この記事は公開されてから1年以上経過しています。情報が古い可能性がありますので、ご注意ください。
ども、大瀧です。
ALBでサポートされたOpenID Connect認証は設定する項目が多いので、設定をコピーするためにAWS CLIを使おうとしたらハマったので共有します。
DescribeRules APIのレスポンスにはClientSecretが含まれない
既存の設定を出力するDescribeRules APIのレスポンスでは、見出しの通りClientSecretが取り除かれます。

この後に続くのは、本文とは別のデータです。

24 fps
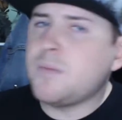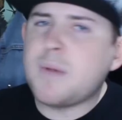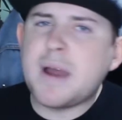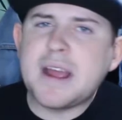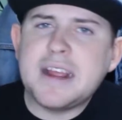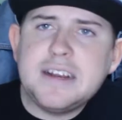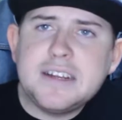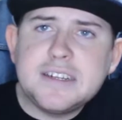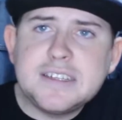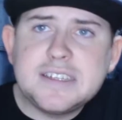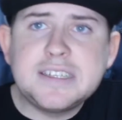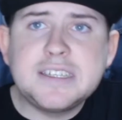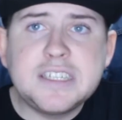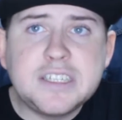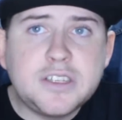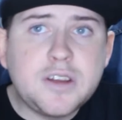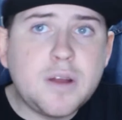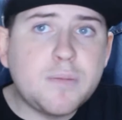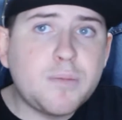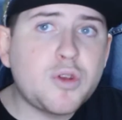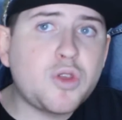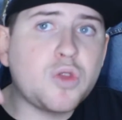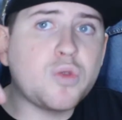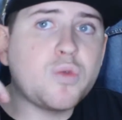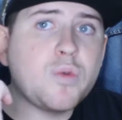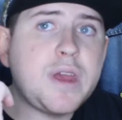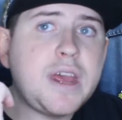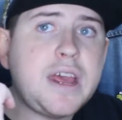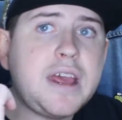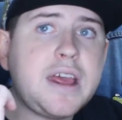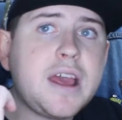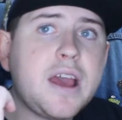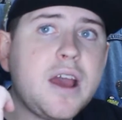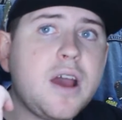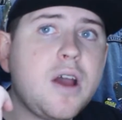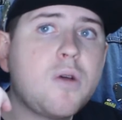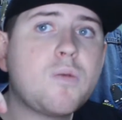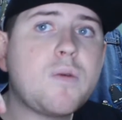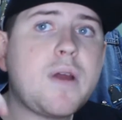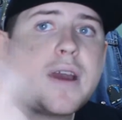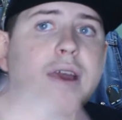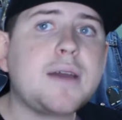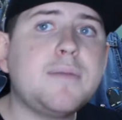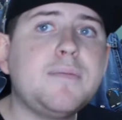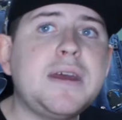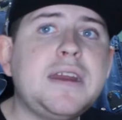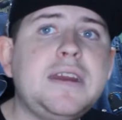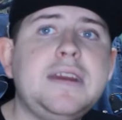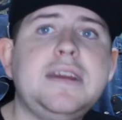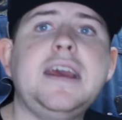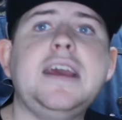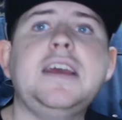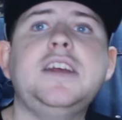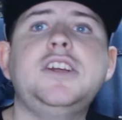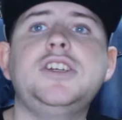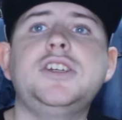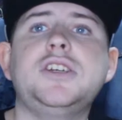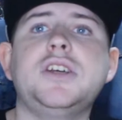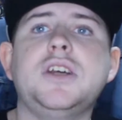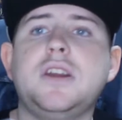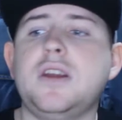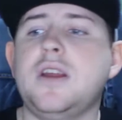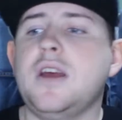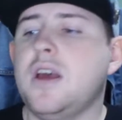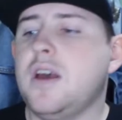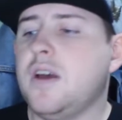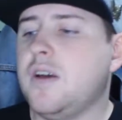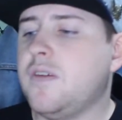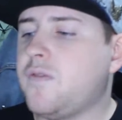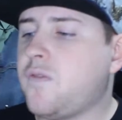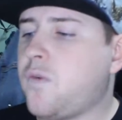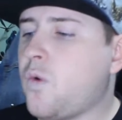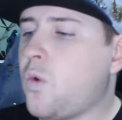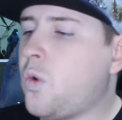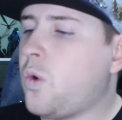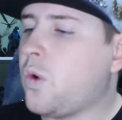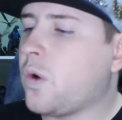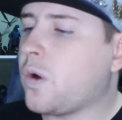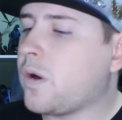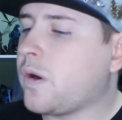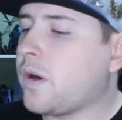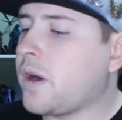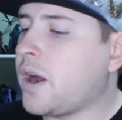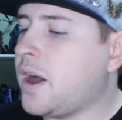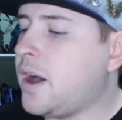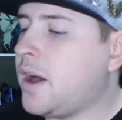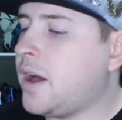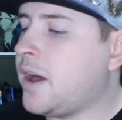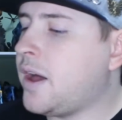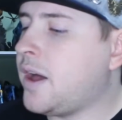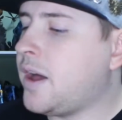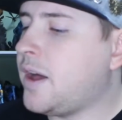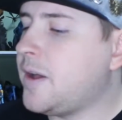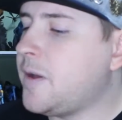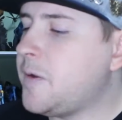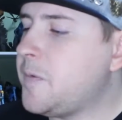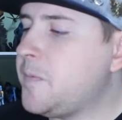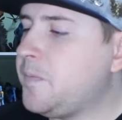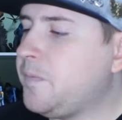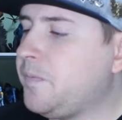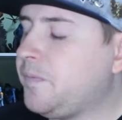my number 3 recommendation for, I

AWS CLIで実行した例を示します。
$ aws elbv2 describe-rules \
--rule-arn arn:aws:elasticloadbalancing:ap-northeast-1:XXXXXXXXXXXX:listener-rule/app/XXXXXXXXXXXX/XXXXXXXXXXXX/XXXXXXXXXXXX/XXXXXXXXXXXX
{
"Rules": [
{
"Priority": "29",
"Conditions": [
{
"Field": "host-header",
"Values": [
"endpoint1.example.com"
]
}
],
"RuleArn": "arn:aws:elasticloadbalancing:ap-northeast-1:XXXXXXXXXXXX:listener-rule/app/XXXXXXXXXXXX/XXXXXXXXXXXX/XXXXXXXXXXXX/XXXXXXXXXXXX",
"IsDefault": false,
"Actions": [
{
"AuthenticateOidcConfig": {
"OnUnauthenticatedRequest": "authenticate",
"TokenEndpoint": "https://auth.example.com/oauth/token",
"ClientId": "client1",
"SessionTimeout": 604800,
"AuthorizationEndpoint": "https://auth.example.com/oauth/authorize",
"Scope": "root",
"SessionCookieName": "AWSELBAuthSessionCookie",
"UserInfoEndpoint": "https://auth.example.com/userinfo",
"Issuer": "https://auth.example.com"
},
"Type": "authenticate-oidc",
"Order": 1
},
{
"TargetGroupArn": "arn:aws:elasticloadbalancing:ap-northeast-1:XXXXXXXXXXXX:targetgroup/tg1/XXXXXXXXXXXX",
"Type": "forward",
"Order": 2
}
]
}
]
}
$
このため、レスポンスのRules[].Actions[].AuthenticateOidcConfig
辺りをModifyRule APIのリクエストに流用しようとするとエラーになります。
$ aws elbv2 modify-rule --actions '(略)' \
--rule-arn arn:aws:elasticloadbalancing:ap-northeast-1:XXXXXXXXXXXX:listener-rule/app/XXXXXXXXXXXX/XXXXXXXXXXXX/XXXXXXXXXXXX/XXXXXXXXXXXX
Parameter validation failed:
Missing required parameter in Actions[1].AuthenticateOidcConfig: "ClientSecret"
$
秘匿情報の扱いとしては妥当と言えば妥当な気もしますが、改めてClientSecretを準備する点に気をつけましょう。ドキュメントには特に記述が無い点にも注意です。